A morte de Kirk provocou indignação entre os seus aliados republicanos, incluindo o presidente Trump, que anunciou pela primeira vez a prisão de Robinson numa entrevista em 12 de setembro na Fox News, dizendo: “Espero que ele receba a pena de morte”.

Esta semana, os promotores só precisam mostrar que têm motivos razoáveis ​​para acreditar que Kirk matou Robinson. O padrão é mais baixo do que num julgamento, onde os promotores devem provar a culpa “além de qualquer dúvida razoável”.

As autoridades disseram que o DNA correspondente ao de Robinson foi encontrado no gatilho da arma usada para matar Kirk, no invólucro da arma disparada, em duas armas descarregadas e em uma toalha enrolada na arma.

Os pais de Robinson o confrontaram depois que as autoridades divulgaram uma foto de vigilância do suspeito e uma descrição da arma, disseram as autoridades.

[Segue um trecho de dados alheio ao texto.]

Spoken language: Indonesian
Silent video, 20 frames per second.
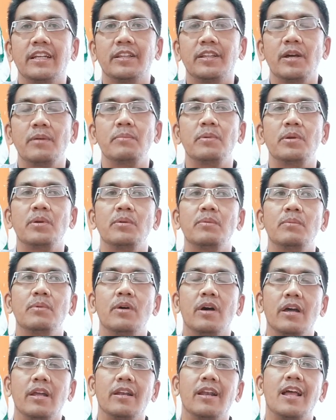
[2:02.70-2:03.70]
kita
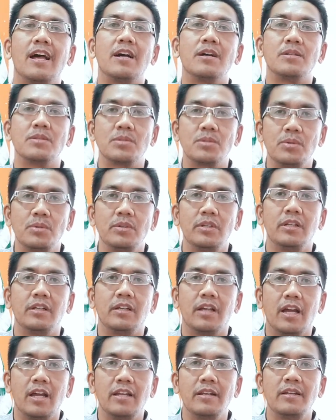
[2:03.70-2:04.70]
berhubungan langsung
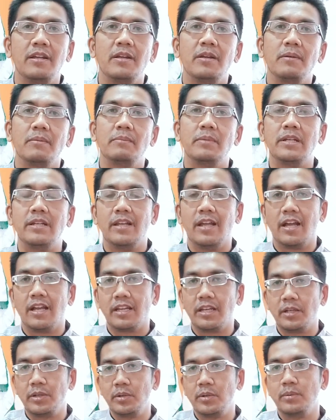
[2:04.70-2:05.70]
dengan benda
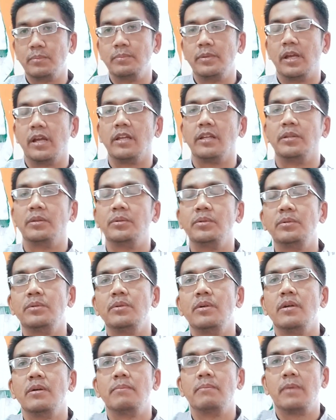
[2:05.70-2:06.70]
hidup
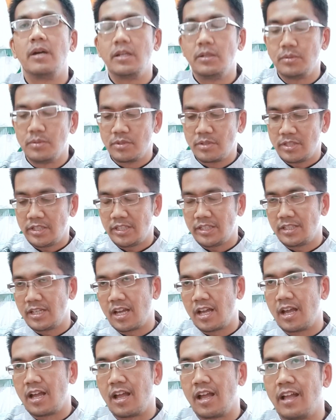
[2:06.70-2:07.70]
yaitu
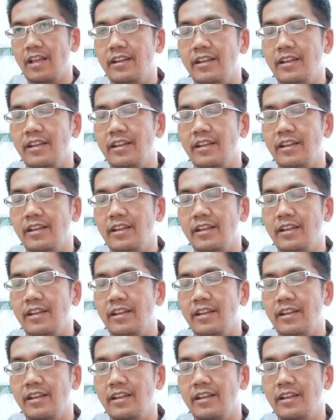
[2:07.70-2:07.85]
manusia.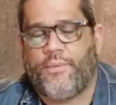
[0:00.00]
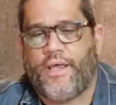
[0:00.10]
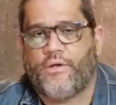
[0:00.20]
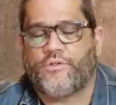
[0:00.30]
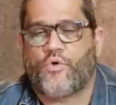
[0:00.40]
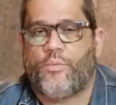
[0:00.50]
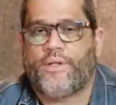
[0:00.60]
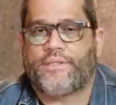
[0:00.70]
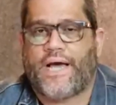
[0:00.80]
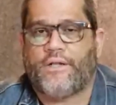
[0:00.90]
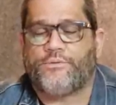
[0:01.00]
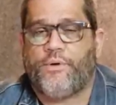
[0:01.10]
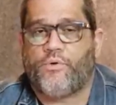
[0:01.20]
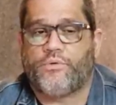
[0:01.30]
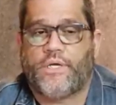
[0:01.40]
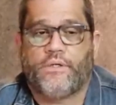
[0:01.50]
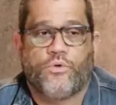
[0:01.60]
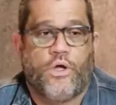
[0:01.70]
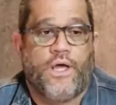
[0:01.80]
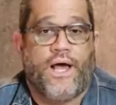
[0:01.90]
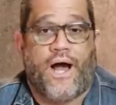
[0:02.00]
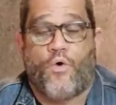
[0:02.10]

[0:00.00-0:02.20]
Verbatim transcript: e-mails e comentários perguntandoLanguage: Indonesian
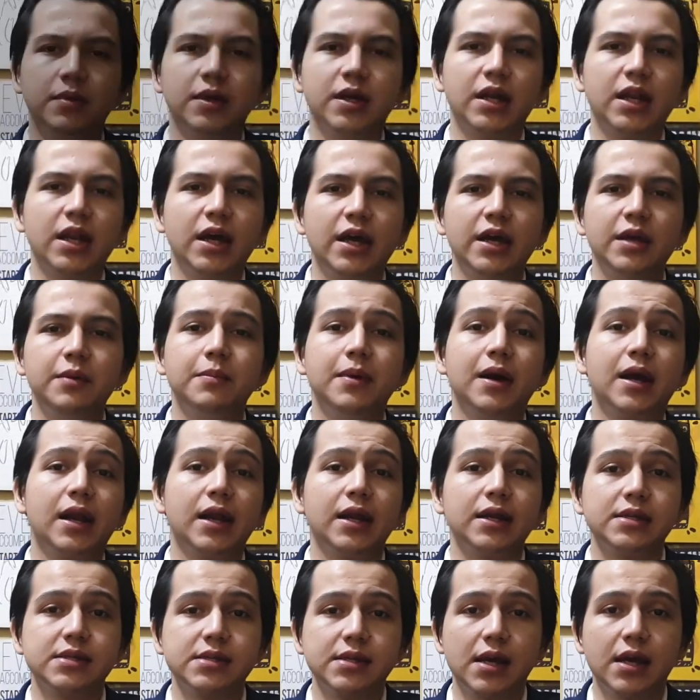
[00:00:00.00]
Mengenai
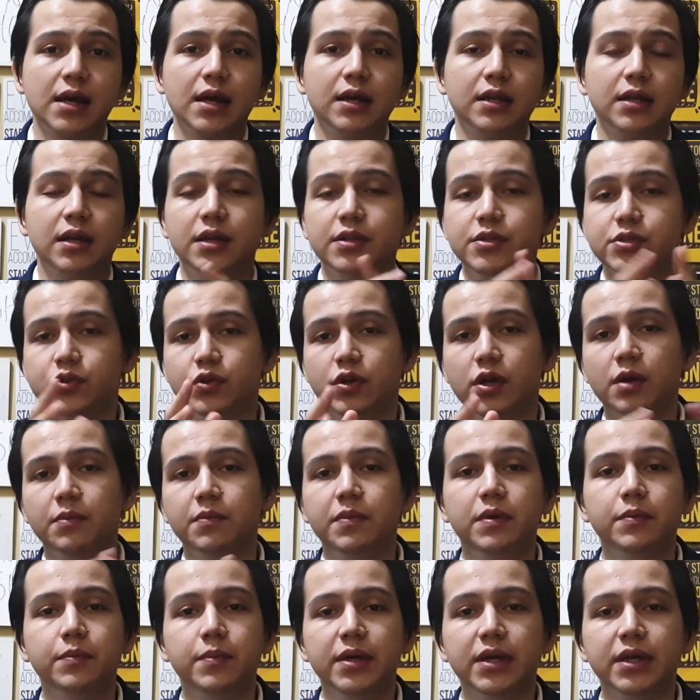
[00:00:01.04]
bareksa dan juga
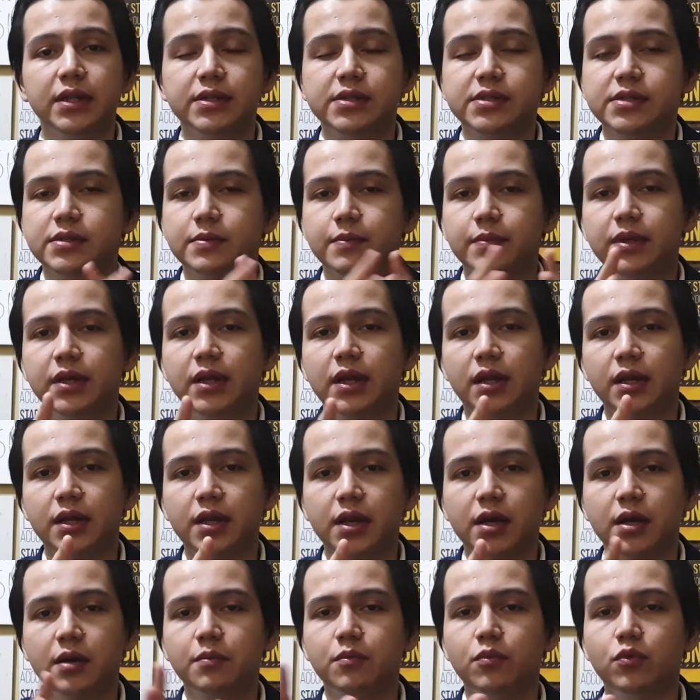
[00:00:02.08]
bibit,
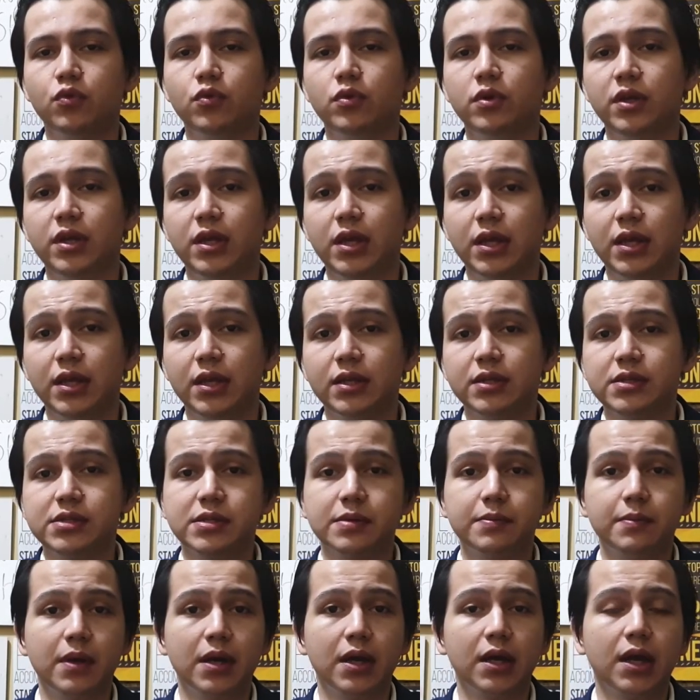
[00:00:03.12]
sebenarnya mungkin
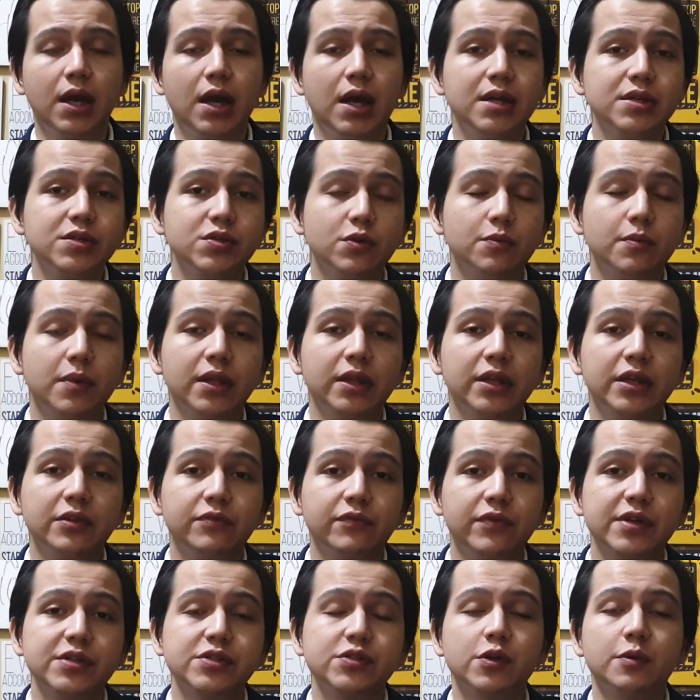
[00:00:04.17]
sebagai sobat
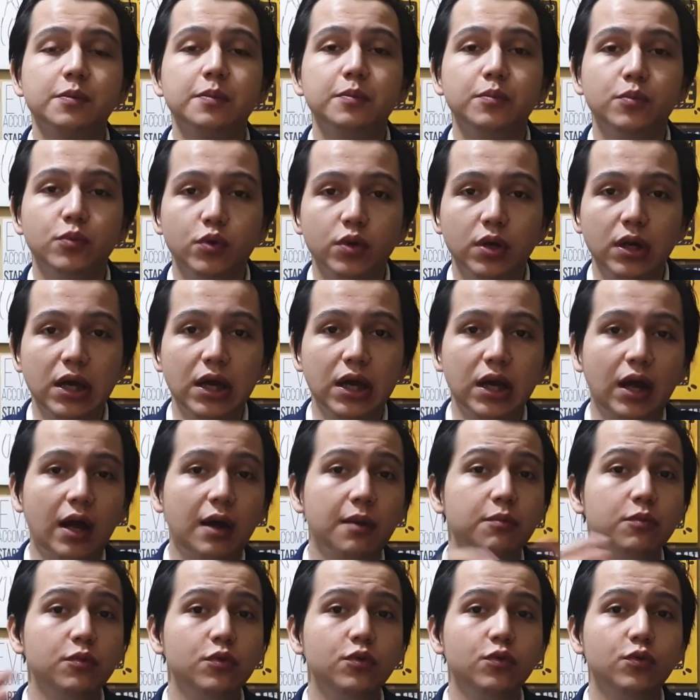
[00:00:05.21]
investor pemula,
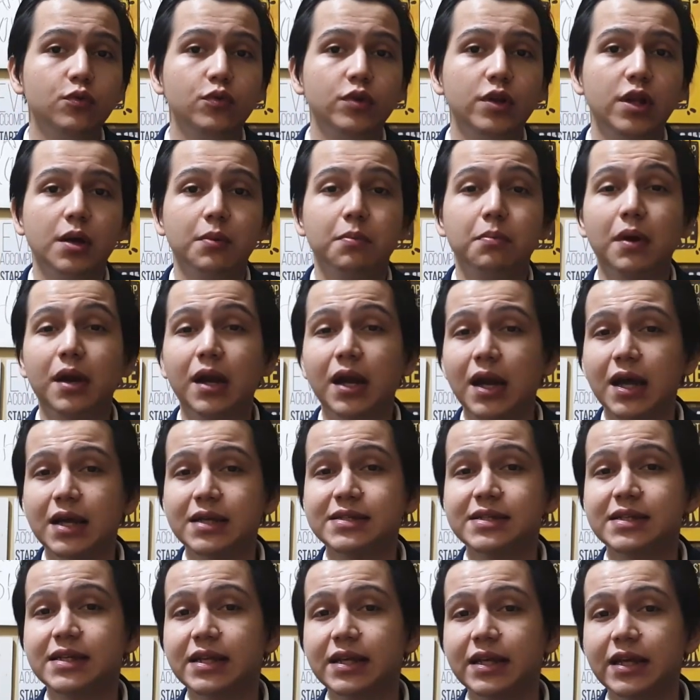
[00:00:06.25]
kamu udah pernah
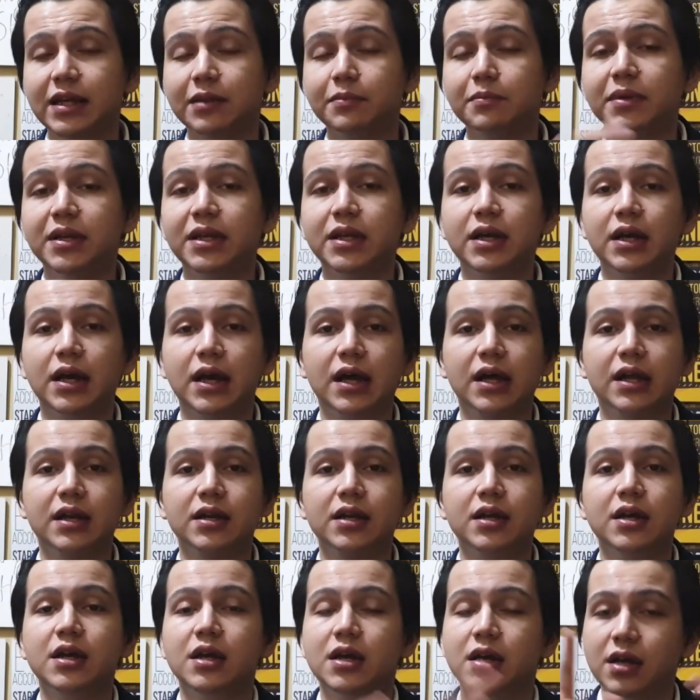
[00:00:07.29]
sedikit
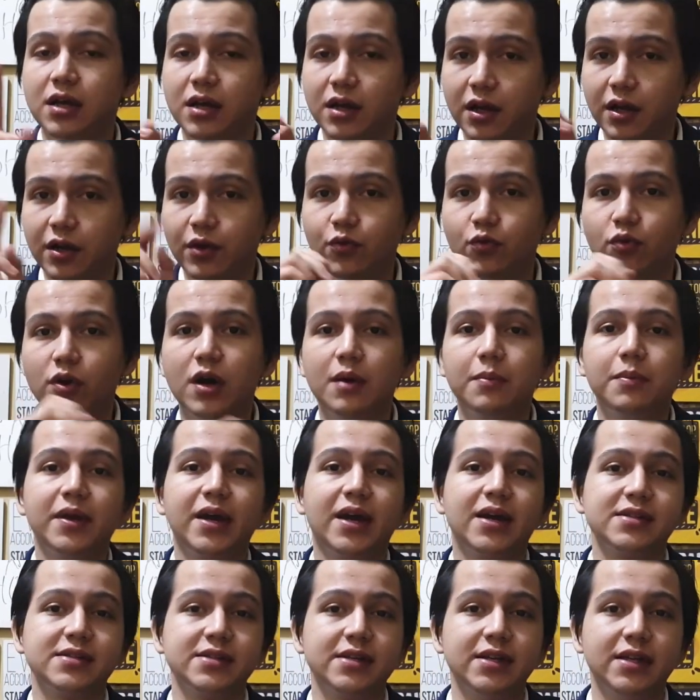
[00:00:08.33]
mendengar kedua
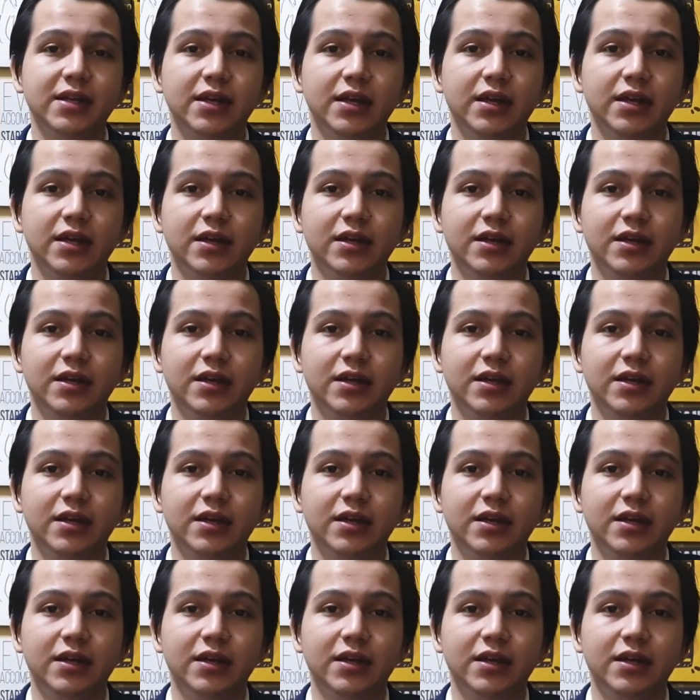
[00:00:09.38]
aplikasi ini.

Seus pais a convenceram a conhecer um amigo, um xerife aposentado, que supostamente ajudou a cuidar de Robinson.

Os promotores disseram que Robinson deixou um bilhete para seu colega de quarto, que também era seu parceiro romântico, que dizia: “Tive a chance de levar Charlie Kirk e vou aproveitá-la”. Eles também disseram que ela escreveu para um colega de classe em uma mensagem de texto sobre Kirk: “Já estou farto do ódio dele. Parte do ódio simplesmente não é negociável.”

Os advogados de defesa não conseguiram impedir que os promotores usassem uma declaração gravada do colega de quarto de Robinson durante a audiência. A defesa quer que o colega de quarto testemunhe pessoalmente para que Robinson possa exercer o seu direito de contestar a credibilidade das testemunhas contra ele. Graf disse que o momento de refutar as testemunhas chegaria mais tarde.

Antes da sua morte, Kirk e a organização que ele co-fundou, Turning Point USA, mobilizavam jovens conservadores para ajudar Trump a ganhar um segundo mandato.

Sua viúva, Erika Kirk, que dirigiu a organização após sua morte, pressionou para manter o acesso público à acusação de Robinson enquanto os advogados de defesa tentavam excluir as câmeras do tribunal. Ela disse que perdoou Robinson durante o serviço memorial de seu marido.

Ele é esperado no tribunal na próxima semana junto com os pais de sua esposa, Robert e Kathryn Kirk, de acordo com uma pessoa familiarizada com a situação que falou sob condição de anonimato porque não estava autorizado a falar publicamente.

Brown e Schoenbaum escreveram para a Associated Press. Brown relatou de Billings, Mont.